Ellen– The natives, or at least my daughter, are like magpies. Oooh! Shiny pretty thing over here! Aaahh! Sparkly, fun thing over there. These things get whisked away, never to be seen again. It is a little infuriating. Makes you feel like dementia is setting in early.

Erin But maybe we are making you nervous. So far we’ve only discussed the perils and maybe frightened you with our obsession with towels (it’s serious, people). We did say we were going to give some navigation guidance.

Ellen– Communication is the key. I know it sounds basic, but it’s true. If you can keep the lines of communication open, the natives won’t take over.

Erin– It does not hurt to have strategies and to use what is available to you. In this case, I’m talking about your car. If you have a teen, you live in your car. If you don’t, I want to move where you live, so send me your address. 

For the rest of us, accept your lot in life as taxi driver and use this to your advantage.  There is real power in talking in the car. Teens don’t like direct eye contact, so side-by-side looking out the window is ideal.

Ellen– Yeah, they are kind of like tigers—don’t look them directly in the eye. Or is that werewolves? Anyway, be ready for them to spill the moment their tushies hit the seat. There is only a fifteen minutes difference between getting the story and “Nothing happened today.”

Don’t talk on the phone and turn down the radio (that way they won’t be obsessed with changing the station immediately). Your job is to hold your tongue.

In fact, I joke that I want my tombstone to read, “She gets props for all the things she didn’t say.” Come to think of it, I am not joking. Dead serious. This is THE key to happiness with your kid on Planet Teen. Hold it until you HAVE to say something. Otherwise, everything comes out like a Charlie Brown teacher.

Charlie Brown Teacher Speaking

 

ErinSo here’s The Sisterhood Secret: Cultivate a passive, non-judgmental face. One great piece of advice Ellen gave to me that works like a charm is the non-committal “huh” or ”um” as they relay the story.

Ellen– I also use it with crazy people, but a hormonally driven teen is about as crazy as you can get really.

ErinUse that non-judgmental demeanor and your handy ambiguous grunts to mask your utter dismay when you hear things mentioned like your teen’s friend is running off with the circus.
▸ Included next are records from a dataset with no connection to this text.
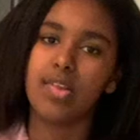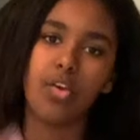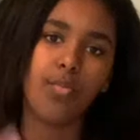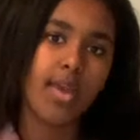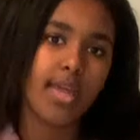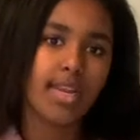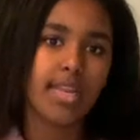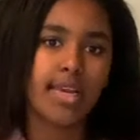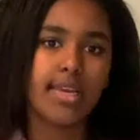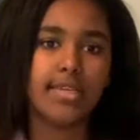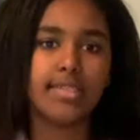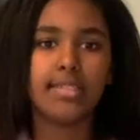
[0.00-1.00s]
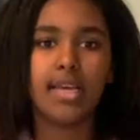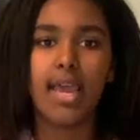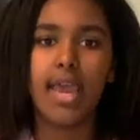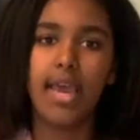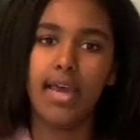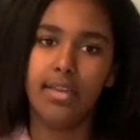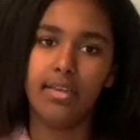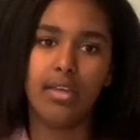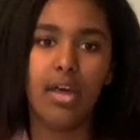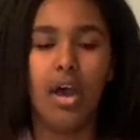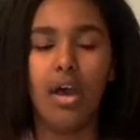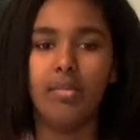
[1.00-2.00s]
humanities and
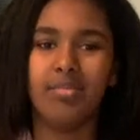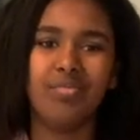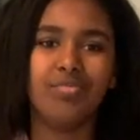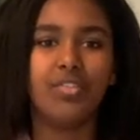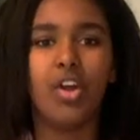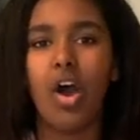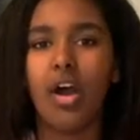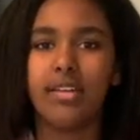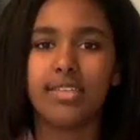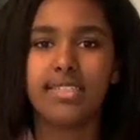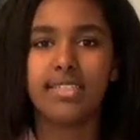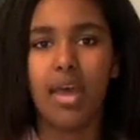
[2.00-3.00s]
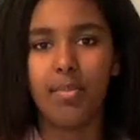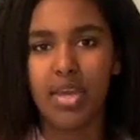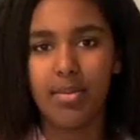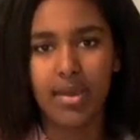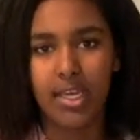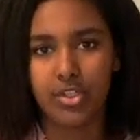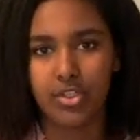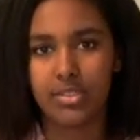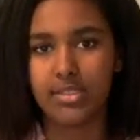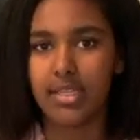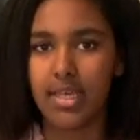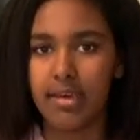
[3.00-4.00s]
um, non-STEMmy
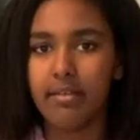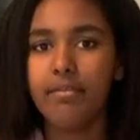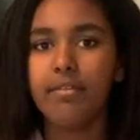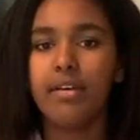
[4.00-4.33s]
majors live.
Or that he is considering not going to college because he has plans to turn your basement into a video game console repair business. 

Ellen– Don’ t react immediately or you’ll shut them down. Remember you need as much information as possible so that you can sift through the BS to the nugget of truth.
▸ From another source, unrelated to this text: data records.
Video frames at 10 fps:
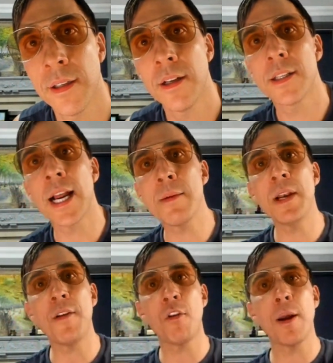Same
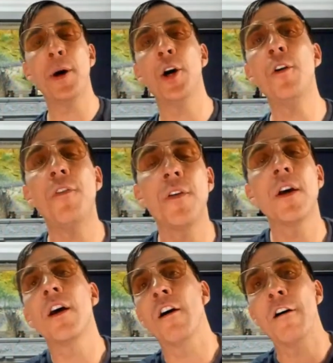leveret poof,
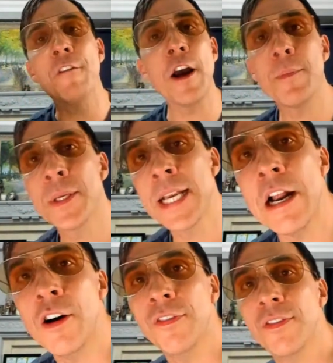30%
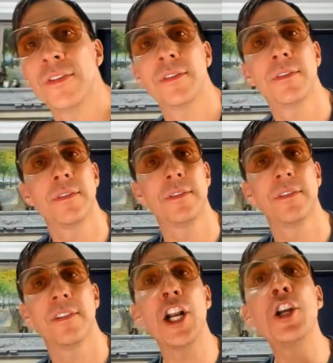off. and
ErinAnd buck up, Visitor. Remember that for all the crazy, rocky, smelly, damp, and silly things rocking Planet Teen, you and your child are not adversaries, but fellow travelers trying to make it to the next stage with your sanity intact.

Ellen– This is temporary visa status, not permanent residence.  Did you notice that this excursion has just begun? We’ve barely moved away from the transport door. But, look behind you, the next wave of newbies is already moving in behind you.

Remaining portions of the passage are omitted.